EXERCISE OBJECTIVE: Please, without any pictures, transcribe the lines from the one holding "[0:00.00-0:00.90]" to the end of the listing, both ends included.

THE INPUT:
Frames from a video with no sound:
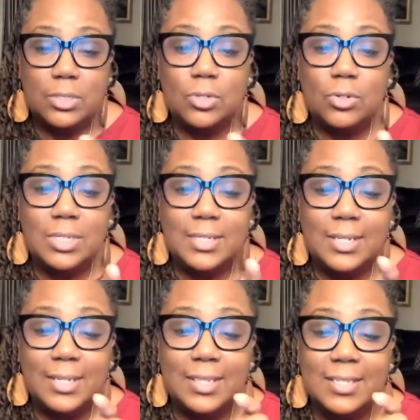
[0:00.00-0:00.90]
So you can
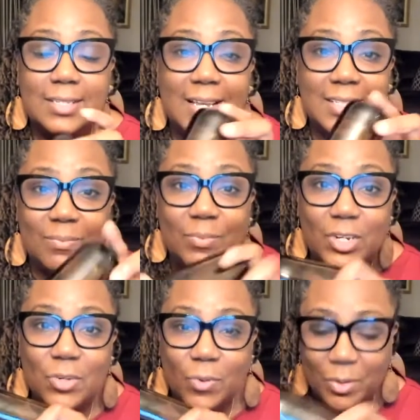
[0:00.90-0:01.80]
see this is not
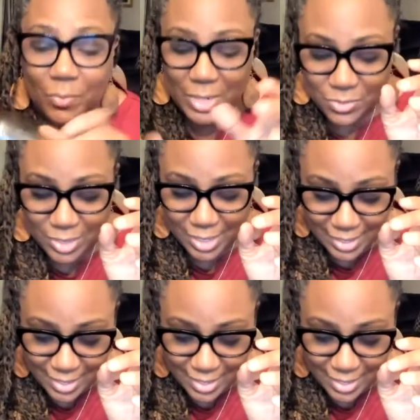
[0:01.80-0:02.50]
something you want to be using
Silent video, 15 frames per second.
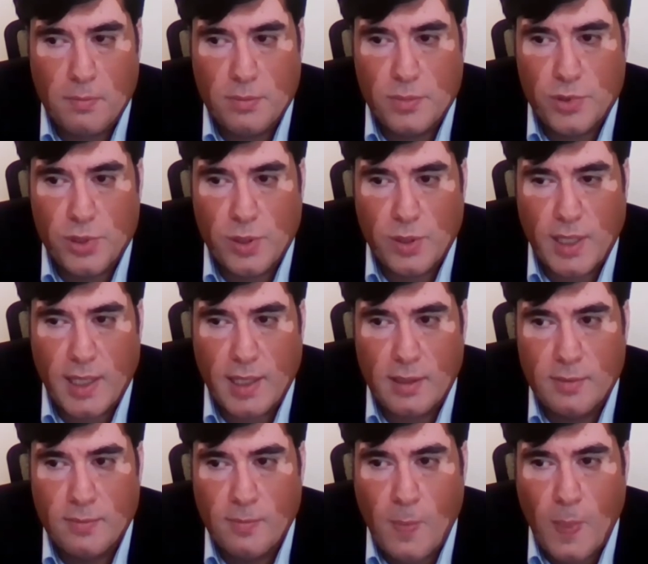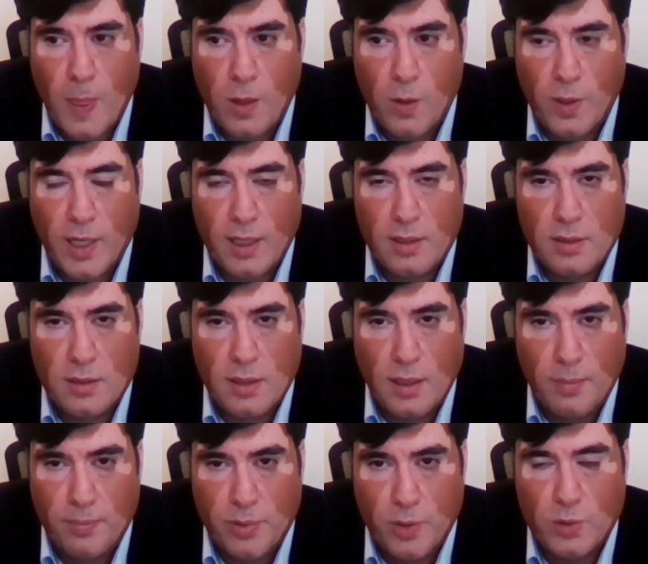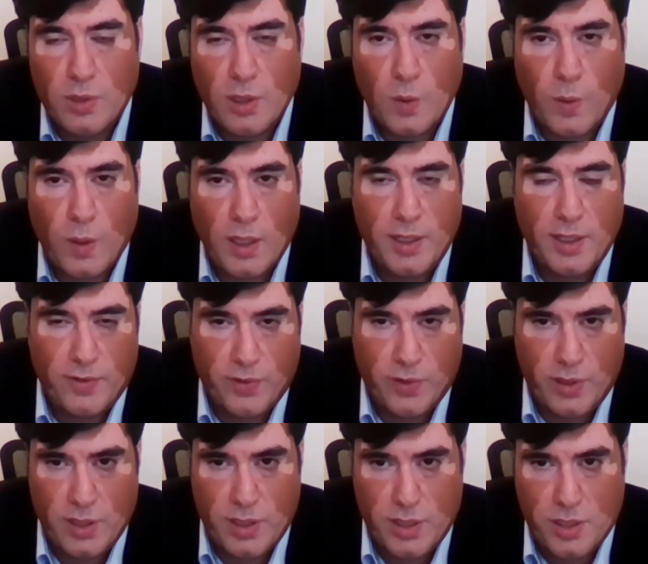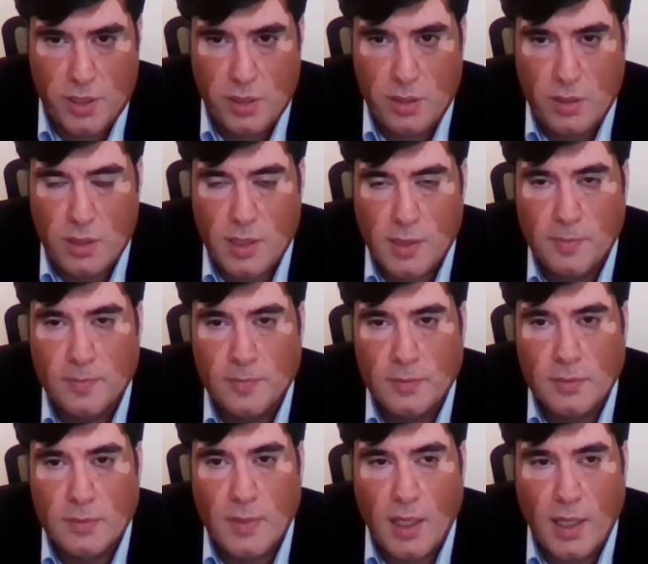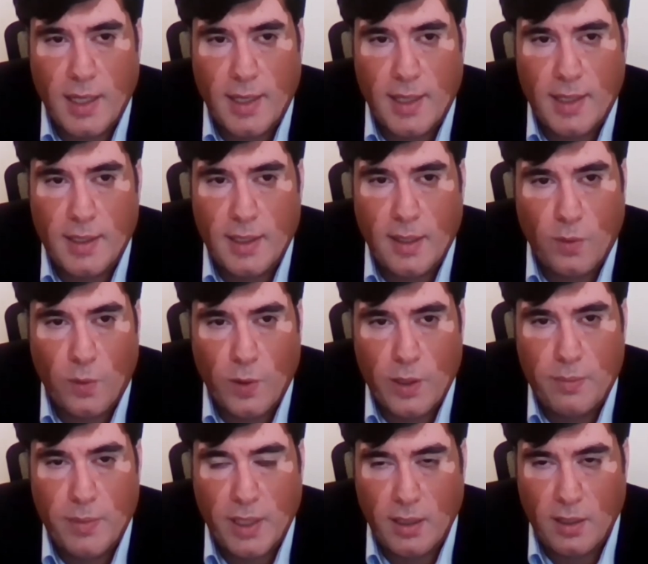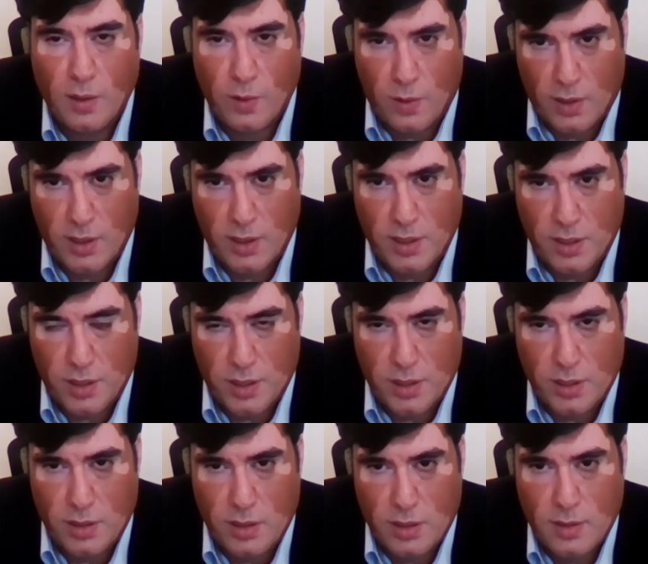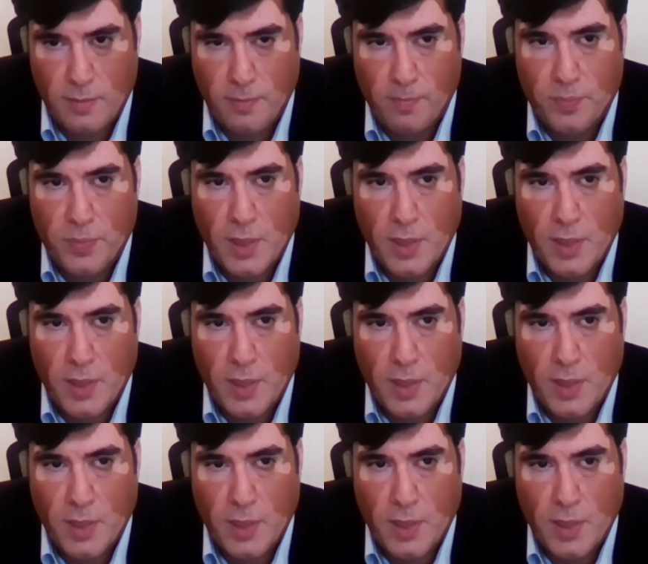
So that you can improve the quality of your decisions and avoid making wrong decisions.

RESPONSE TO THE TASK:
[0:00.00-0:00.90]
So you can
[0:00.90-0:01.80]
see this is not
[0:01.80-0:02.50]
something you want to be using
Silent video, 15 frames per second.
So that you can improve the quality of your decisions and avoid making wrong decisions.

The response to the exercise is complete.